Update README.md

9cc28b8 verified 1 day ago

6.85 kB

	---
	library_name: peft
	tags:
	- elden-ring
	- question-answering
	- gaming
	- domain-specific
	- qlora
	- lora
	- phi-2
	base_model: microsoft/phi-2
	license: cc-by-sa-4.0
	language:
	- en
	pipeline_tag: text-generation
	---

	# 🗡️ Elden Ring QA — Phi-2 QLoRA Adapter

	A QLoRA fine-tuned adapter for [Microsoft Phi-2](https://huggingface.co/microsoft/phi-2) (2.7B) trained on a custom Elden Ring question-answering dataset. The model answers questions about weapons, bosses, spells, NPCs, locations, armor, and creatures — including boss vulnerability analysis and per-build weapon recommendations.

	## Model Details

	- Base model: [microsoft/phi-2](https://huggingface.co/microsoft/phi-2) (2.7B parameters)
	- Fine-tuning method: QLoRA (4-bit NF4 quantization + LoRA adapters)
	- LoRA rank: 8
	- LoRA alpha: 16
	- LoRA target modules: `q_proj`, `k_proj`, `v_proj`, `dense`
	- Trainable parameters: ~5.2M (0.34% of total)
	- Adapter size: 21 MB
	- Training data: [ArenaRune/elden-ring-qa-dataset](https://huggingface.co/datasets/ArenaRune/elden-ring-qa-dataset)
	- Language: English
	- Developed by: ArenaRune

	## Quick Start

	```python
	from transformers import AutoModelForCausalLM, AutoTokenizer, BitsAndBytesConfig
	from peft import PeftModel
	import torch

	# Quantization config (must match training)
	bnb_config = BitsAndBytesConfig(
	load_in_4bit=True,
	bnb_4bit_quant_type="nf4",
	bnb_4bit_compute_dtype=torch.float16,
	bnb_4bit_use_double_quant=True,
	)

	# Load base model + adapter
	base = AutoModelForCausalLM.from_pretrained(
	"microsoft/phi-2",
	quantization_config=bnb_config,
	device_map="auto",
	trust_remote_code=True,
	)
	model = PeftModel.from_pretrained(base, "ArenaRune/elden-ring-phi2-qlora")
	tokenizer = AutoTokenizer.from_pretrained("ArenaRune/elden-ring-phi2-qlora")
	model.eval()

	# Ask a question
	prompt = """### Instruction:
	What weapons are good against Mohg, Lord of Blood?

	### Response:
	"""

	inputs = tokenizer(prompt, return_tensors="pt").to(model.device)
	with torch.no_grad():
	outputs = model.generate(
	**inputs,
	max_new_tokens=128,
	do_sample=False,
	repetition_penalty=1.5,
	no_repeat_ngram_size=3,
	pad_token_id=tokenizer.eos_token_id,
	)

	answer = tokenizer.decode(outputs[0][inputs["input_ids"].shape[1]:], skip_special_tokens=True)
	print(answer)
	```

	## Prompt Format

	The model expects this instruction template:

	```
	### Instruction:
	{your question about Elden Ring}

	### Response:
	```

	## Training Details

	### Training Data

	Custom dataset built from 3 public sources:
	- Kaggle — Ultimate Elden Ring with Shadow of the Erdtree DLC (12 structured CSVs)
	- GitHub — [Impalers-Archive](https://github.com/ividyon/Impalers-Archive) (DLC text dump)
	- GitHub — [Carian-Archive](https://github.com/AsteriskAmpersand/Carian-Archive) (base game text dump)

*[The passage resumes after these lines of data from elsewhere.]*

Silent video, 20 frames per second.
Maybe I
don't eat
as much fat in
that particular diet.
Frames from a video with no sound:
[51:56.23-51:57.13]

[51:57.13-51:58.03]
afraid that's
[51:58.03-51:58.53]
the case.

	Dataset covers 10 entity types (weapons, bosses, armors, spells, NPCs, locations, creatures, skills, ashes of war) with 20+ question categories including cross-entity boss vulnerability analysis and per-build weapon recommendations.

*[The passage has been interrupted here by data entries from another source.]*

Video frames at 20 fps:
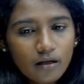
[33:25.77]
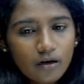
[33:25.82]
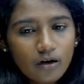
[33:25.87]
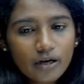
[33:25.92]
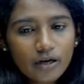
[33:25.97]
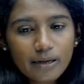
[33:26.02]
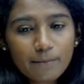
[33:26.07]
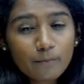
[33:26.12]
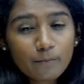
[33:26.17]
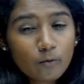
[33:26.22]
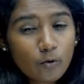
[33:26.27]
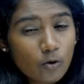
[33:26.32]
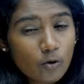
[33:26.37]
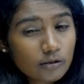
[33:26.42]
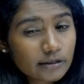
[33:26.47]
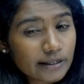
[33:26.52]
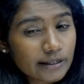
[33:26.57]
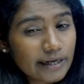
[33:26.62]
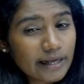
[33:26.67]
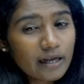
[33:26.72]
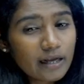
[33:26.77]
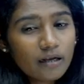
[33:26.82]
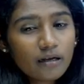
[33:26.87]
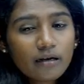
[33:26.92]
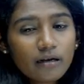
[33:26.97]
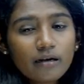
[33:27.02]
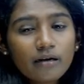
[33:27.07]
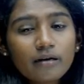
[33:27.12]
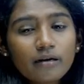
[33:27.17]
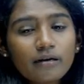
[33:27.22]
Okay, mostly
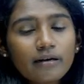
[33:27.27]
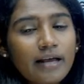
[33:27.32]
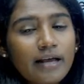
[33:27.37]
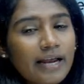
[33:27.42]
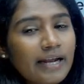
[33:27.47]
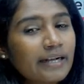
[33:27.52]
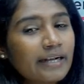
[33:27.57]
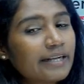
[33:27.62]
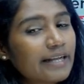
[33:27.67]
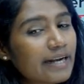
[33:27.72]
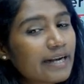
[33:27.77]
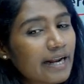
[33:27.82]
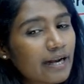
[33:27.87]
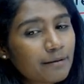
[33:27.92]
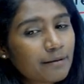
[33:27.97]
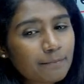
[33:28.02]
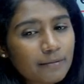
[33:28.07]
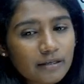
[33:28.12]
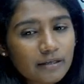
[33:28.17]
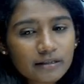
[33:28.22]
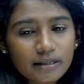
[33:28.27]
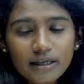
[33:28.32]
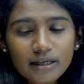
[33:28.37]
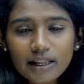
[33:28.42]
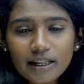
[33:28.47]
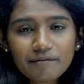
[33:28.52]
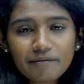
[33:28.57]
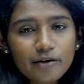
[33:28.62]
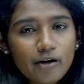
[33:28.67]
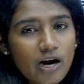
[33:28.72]
99%
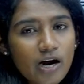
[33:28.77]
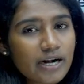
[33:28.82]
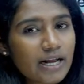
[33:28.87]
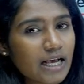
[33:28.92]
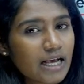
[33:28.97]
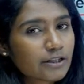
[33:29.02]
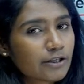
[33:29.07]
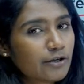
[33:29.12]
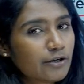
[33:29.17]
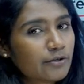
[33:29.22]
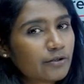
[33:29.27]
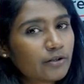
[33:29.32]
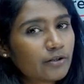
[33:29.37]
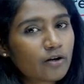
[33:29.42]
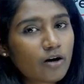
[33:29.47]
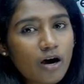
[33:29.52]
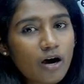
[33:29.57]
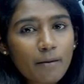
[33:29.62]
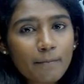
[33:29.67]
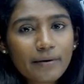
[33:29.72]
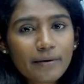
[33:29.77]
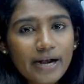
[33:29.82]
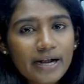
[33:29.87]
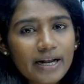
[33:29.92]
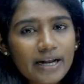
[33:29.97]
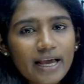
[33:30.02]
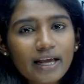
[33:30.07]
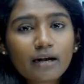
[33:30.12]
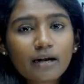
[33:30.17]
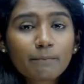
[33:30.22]
they will not ask you to draw a
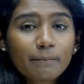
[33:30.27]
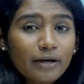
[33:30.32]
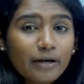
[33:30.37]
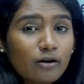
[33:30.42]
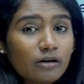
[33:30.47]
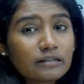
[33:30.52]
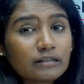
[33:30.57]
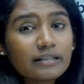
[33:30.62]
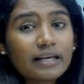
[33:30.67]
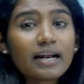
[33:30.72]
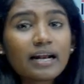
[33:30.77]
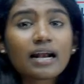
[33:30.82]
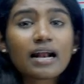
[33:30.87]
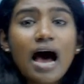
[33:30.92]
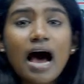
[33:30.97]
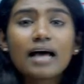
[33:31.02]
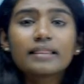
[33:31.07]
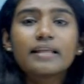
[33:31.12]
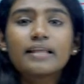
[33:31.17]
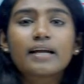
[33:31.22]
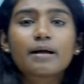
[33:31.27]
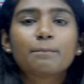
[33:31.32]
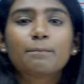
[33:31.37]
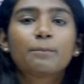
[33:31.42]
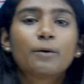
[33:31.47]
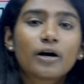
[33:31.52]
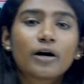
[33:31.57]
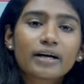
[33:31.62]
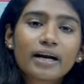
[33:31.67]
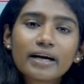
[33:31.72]
brain diagram because there are other
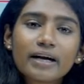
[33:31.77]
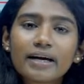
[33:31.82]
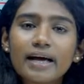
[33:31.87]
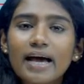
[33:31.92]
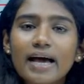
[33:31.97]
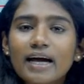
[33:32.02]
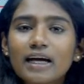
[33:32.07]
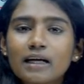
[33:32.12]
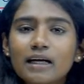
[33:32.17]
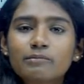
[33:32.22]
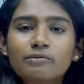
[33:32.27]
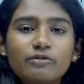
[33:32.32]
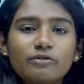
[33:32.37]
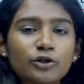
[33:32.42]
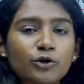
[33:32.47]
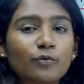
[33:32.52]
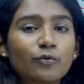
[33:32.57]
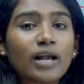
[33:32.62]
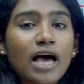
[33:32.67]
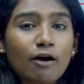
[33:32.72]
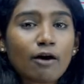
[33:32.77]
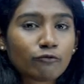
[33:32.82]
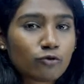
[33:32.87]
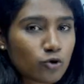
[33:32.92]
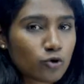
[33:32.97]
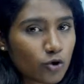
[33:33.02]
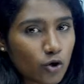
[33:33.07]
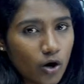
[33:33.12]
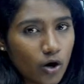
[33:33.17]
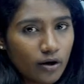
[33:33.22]
important diagrams which you will have
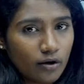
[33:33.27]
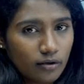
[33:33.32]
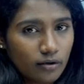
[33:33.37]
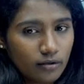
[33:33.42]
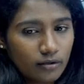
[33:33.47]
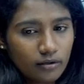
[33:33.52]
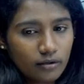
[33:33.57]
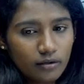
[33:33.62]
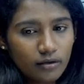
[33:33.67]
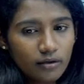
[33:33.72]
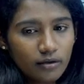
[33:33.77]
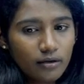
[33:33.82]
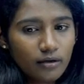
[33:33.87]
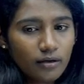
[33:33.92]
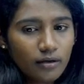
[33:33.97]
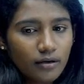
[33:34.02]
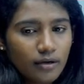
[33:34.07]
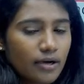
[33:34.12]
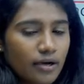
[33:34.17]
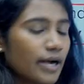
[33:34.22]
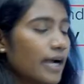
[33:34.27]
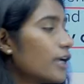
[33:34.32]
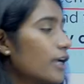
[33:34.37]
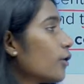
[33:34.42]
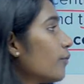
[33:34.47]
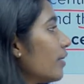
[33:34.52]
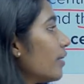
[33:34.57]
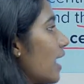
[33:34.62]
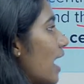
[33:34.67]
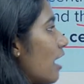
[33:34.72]
to draw. Right?
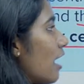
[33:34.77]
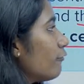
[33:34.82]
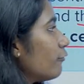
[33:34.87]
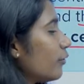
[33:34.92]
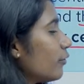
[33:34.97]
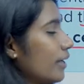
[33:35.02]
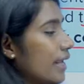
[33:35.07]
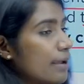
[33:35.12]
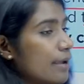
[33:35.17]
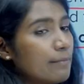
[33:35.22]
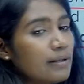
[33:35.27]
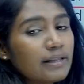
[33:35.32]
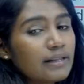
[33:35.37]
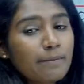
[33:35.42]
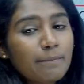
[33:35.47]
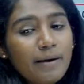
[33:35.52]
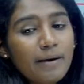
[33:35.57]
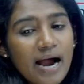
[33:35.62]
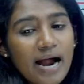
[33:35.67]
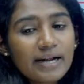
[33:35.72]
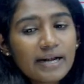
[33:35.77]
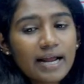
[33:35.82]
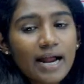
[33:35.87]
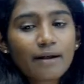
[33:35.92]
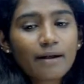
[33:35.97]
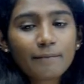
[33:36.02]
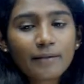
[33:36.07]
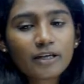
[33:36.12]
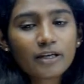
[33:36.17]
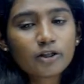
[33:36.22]
You will have to label the part
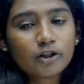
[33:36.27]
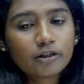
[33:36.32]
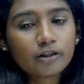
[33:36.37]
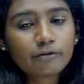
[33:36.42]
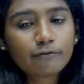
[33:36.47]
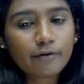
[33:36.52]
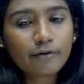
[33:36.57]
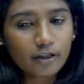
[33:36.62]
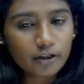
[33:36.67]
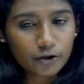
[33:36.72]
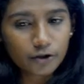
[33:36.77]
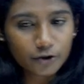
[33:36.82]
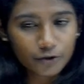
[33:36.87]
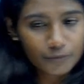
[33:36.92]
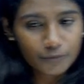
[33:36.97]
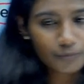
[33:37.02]
and mention the function.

	Full dataset: [ArenaRune/elden-ring-qa-dataset](https://huggingface.co/datasets/ArenaRune/elden-ring-qa-dataset)

	### Training Procedure

	- Framework: HuggingFace Transformers + PEFT
	- Method: QLoRA (4-bit NF4 quantization + LoRA)
	- Precision: FP16 mixed precision
	- Optimizer: Paged AdamW 8-bit
	- LR schedule: Cosine with 10% warmup
	- GPU: NVIDIA A100 (80GB)
	- Platform: Google Colab

	### Training Hyperparameters

	\| Parameter \| Value \|
	\|-----------\|-------\|
	\| Learning rate \| 2e-4 \|
	\| LoRA rank (r) \| 8 \|
	\| LoRA alpha \| 16 \|
	\| LoRA dropout \| 0.1 \|
	\| Epochs \| 3 \|
	\| Batch size (effective) \| 16 (8 × 2 grad accum) \|
	\| Max sequence length \| 512 \|
	\| Weight decay \| 0.01 \|
	\| Warmup ratio \| 0.1 \|

	### Hyperparameter Search

	Three configurations were tested:

	\| Config \| LR \| Rank \| Alpha \| Description \|
	\|--------\|-----\|------\|-------\|-------------\|
	\| A (selected) \| 2e-4 \| 8 \| 16 \| Conservative — fast convergence \|
	\| B \| 1e-4 \| 16 \| 32 \| Balanced \|
	\| C \| 5e-5 \| 32 \| 64 \| Aggressive — high capacity \|

	Config A achieved the lowest validation loss. Higher-rank configs underfit due to insufficient training steps at their lower learning rates.

	## Evaluation

	### Metrics

	Evaluated on 100 held-out test examples against unmodified Phi-2 baseline using:
	- ROUGE-1/2/L — n-gram overlap (lexical similarity)
	- BERTScore F1 — semantic similarity via RoBERTa-Large embeddings

	Key finding: significant ROUGE-2 improvement over baseline, confirming domain vocabulary acquisition. The model learned Elden Ring terminology and response structure. See the training notebook for exact metrics and visualizations.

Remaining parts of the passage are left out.